The accused was arrested in 2012 on the suspicion of murdering his wife, mother and 2-year-old daughter. In 2016, the Trial Court convicted him and imposed death penalty which was confirmed by Bombay High Court

Pune Triple Murder case accused acquitted

Supreme Court: Considering the instant appeal filed by the appellant accused in Pune Triple Murder case of 2012, challenging the confirmation of conviction and death sentence by Bombay High Court, the 3- Judge Bench of B.R. Gavai*, Prashant Kumar Mishra and K.V. Viswanathan, JJ., taking note of discrepancies in testimony of key prosecution witness and failure of prosecution to prove appellant’s guilt beyond reasonable doubt, quashed his conviction and sentence and deemed it fit to acquit him.

Background:

On 4-10-2012, the appellant called the Police control room informing them about robbery at his house; the killing of his mother, wife and 2-year-old daughter and injury to his neighbour. Subsequently an FIR was registered against unknown persons. However, the investigation led to recovery of the robbed items within the house. It was further revealed that the appellant was involved in an extra-marital affair. Furthermore, based on the CCTV footage of the appellant’s house the appellant was suspected of having committed murders by the Police and so he was arrested on 5-10-2012.
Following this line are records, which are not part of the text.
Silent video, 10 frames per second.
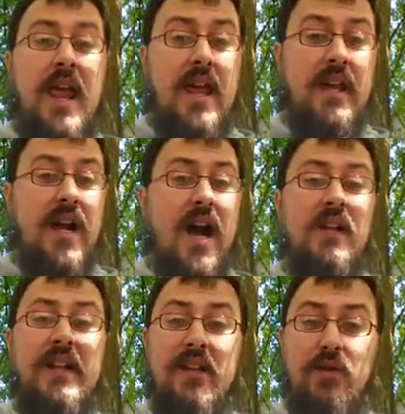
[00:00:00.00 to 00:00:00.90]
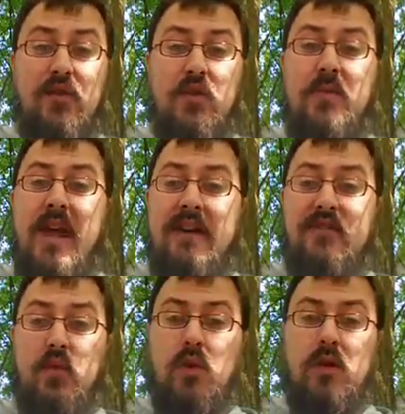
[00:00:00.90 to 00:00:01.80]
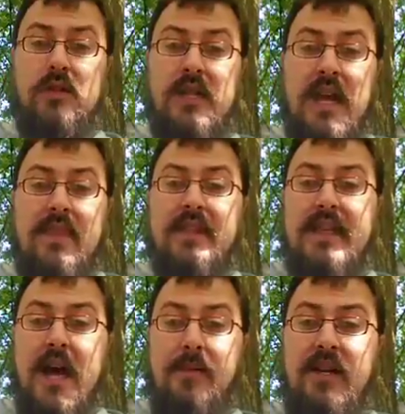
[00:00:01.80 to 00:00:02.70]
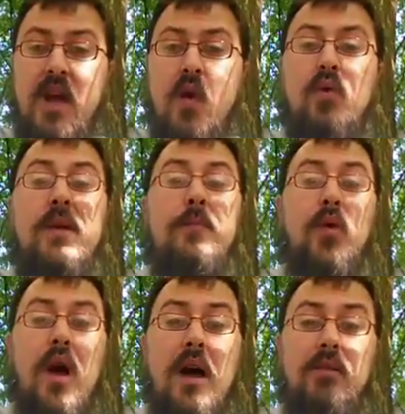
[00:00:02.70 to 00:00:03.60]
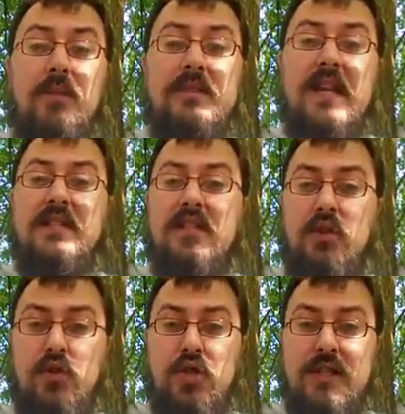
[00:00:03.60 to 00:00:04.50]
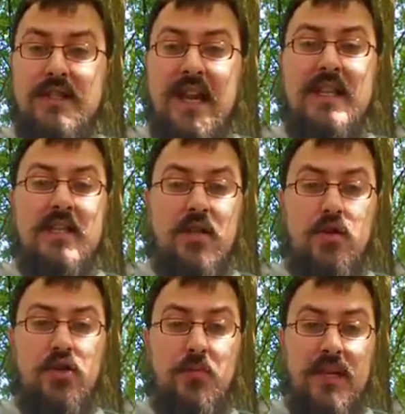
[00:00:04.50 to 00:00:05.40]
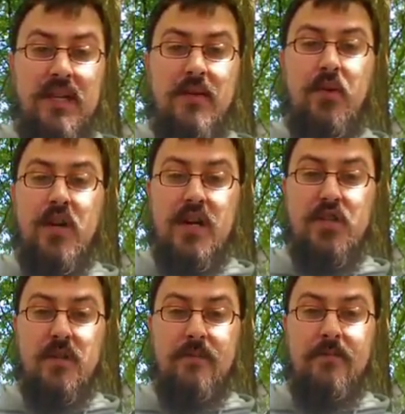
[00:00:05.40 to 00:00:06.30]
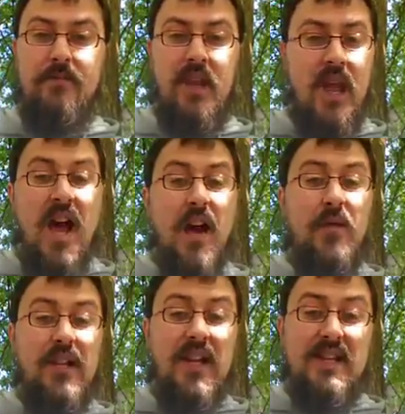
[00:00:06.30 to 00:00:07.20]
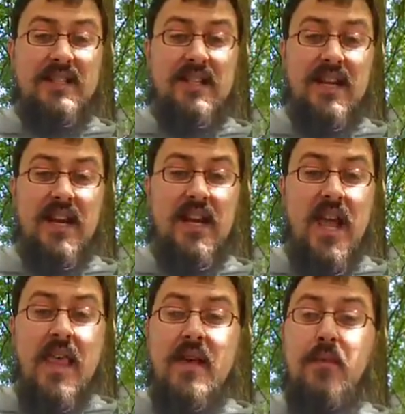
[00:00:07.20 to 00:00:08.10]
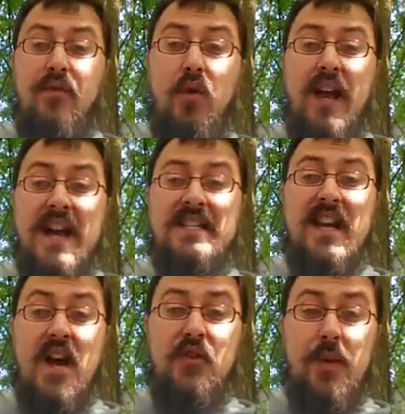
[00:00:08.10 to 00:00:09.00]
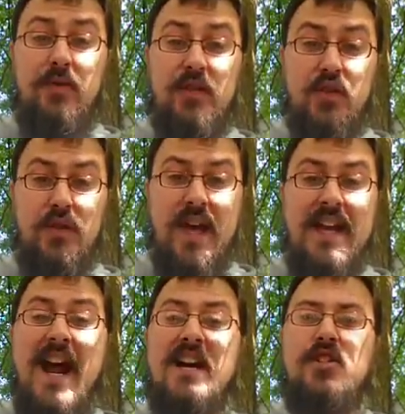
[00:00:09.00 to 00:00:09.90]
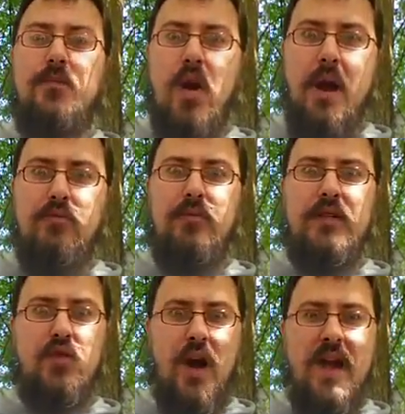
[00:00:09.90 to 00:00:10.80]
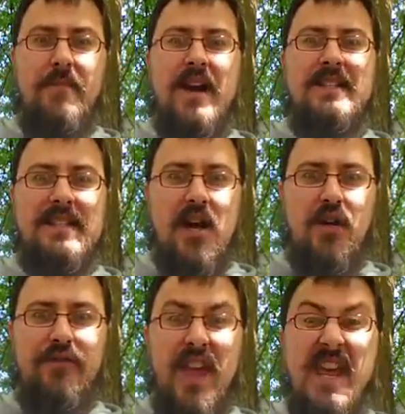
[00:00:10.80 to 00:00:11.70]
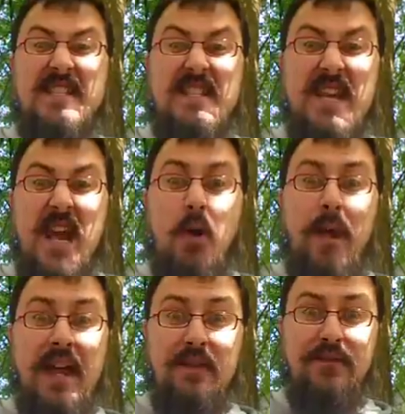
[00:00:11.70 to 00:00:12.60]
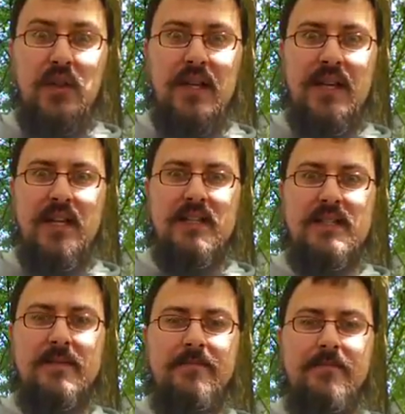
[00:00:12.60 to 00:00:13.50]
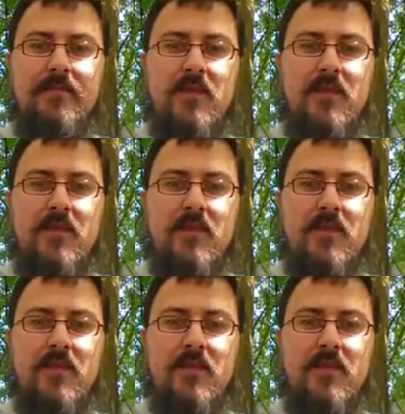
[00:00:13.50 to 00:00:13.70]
and I'll interview them afterwards. The topic will be problems and solutions in social media production. I realized today that before asking other people to do that, I should probably try it myself and see how painful it is.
The appellant made a disclosure about keeping his blood-stained clothes and Mangalsutra of his wife at a place in M.I.D.C., Hadapsar Area, Pune and he further disclosed about throwing the hammer used for committing the crime. Another disclosure was made by the appellant about a consent letter for divorce by his wife which was found in a drawer inside his house.

After completion of the investigation, a chargesheet was filed against the appellant for the offences punishable under Sections 302, 307 and 201 of IPC. Since the case was exclusively triable by the Sessions Court, it was committed to the Sessions Court for trial. Charges were framed against the appellant by the trial court for the commission of the offences punishable under Sections 302, 307 and 201 of IPC.

The prosecution examined 16 witnesses. At the conclusion of the trial, the Trial Court found that the prosecution had proved the guilt of the accused (appellant) beyond reasonable doubt.

On 26-8-2016, the Trial Court convicted the appellant for the offences punishable under Sections 302, 307 and 201 of IPC and vide order dated 31-8- 2016 he was sentenced to death along with a fine of Rs. 5,000/-, in default whereof to suffer rigorous imprisonment of 1 year for the offence punishable under Section 302 of IPC; rigorous imprisonment for 10 years along with fine of Rs. 10,000/-, in default whereof rigorous imprisonment of 1 year for the offence punishable under Section 307 of IPC and rigorous imprisonment of 3 years along with a fine of Rs. 5,000/-, in default whereof rigorous imprisonment of 6 months for the offences punishable under Section 201 of IPC.

For confirmation of the execution of the death sentence, a reference was made by the Trial Court to Bombay High Court. Via the impugned judgment and order, the High Court upheld the conviction of the appellant and confirmed the death sentence imposed on him. However, in view of Section 415(1) of CrPC the operation and effect of the impugned judgment was stayed till the expiry of period allowed for preferring an appeal before Supreme Court.

Contentions:

Counsel for the appellant argued that the Trial Court and High Court erred in holding the appellant guilty for the offence punishable under Section 302 of IPC. It was submitted that the prosecution case mainly rested on the evidence of the injured neighbour (PW-12). It was argued that PW-12’s statement under S. 161, CrPC was recorded belatedly i.e. after 6 days with no reasons given for the delay. Furthermore, PW-12’s statement was recorded by the Police after he was informed that an FIR has been registered against the appellant for committing the murder of his wife, daughter and mother.

The appellant’s counsel pointed out that if the PW-12’s statement is discarded then the only circumstances upon which the prosecution relied were recovery of hammer and clothes at the instance of the appellant. However, it was submitted that the said recoveries were all farcical and cannot be relied on.

Per contra, the respondent argued that the Trial Court and High Court based on the evidence placed before them, concurrently come to a considered conclusion that the prosecution had proved the case beyond reasonable doubt. It was further submitted that ocular testimony of PW-12 was corroborated by other circumstantial evidence. It was argued that PW-12 was an injured witness and therefore, greater credence would be attached to his testimony.

Court’s Assessment:

Perusing the matter, the Court noted that the prosecution case mainly rested on PW-12’s testimony. PW-12 stated that he knew all the three deceased persons as well as the appellant. He stated that the deceased persons as well as the appellant used to reside in his neighbourhood. The witness further stated that there used to be quarrels between the appellant on one hand and his mother and wife on the other. He stated that the appellant was intending to marry another lady and that he was intending to give divorce to his wife.

The Court further took note of PW-12’s examination-in-chief wherein he had stated that he was attacked by the appellant with a hammer and was admitted to hospital for 6 days. PW-12 could not identify the hammer as to whether it was the same hammer used by the appellant for the commission of crime.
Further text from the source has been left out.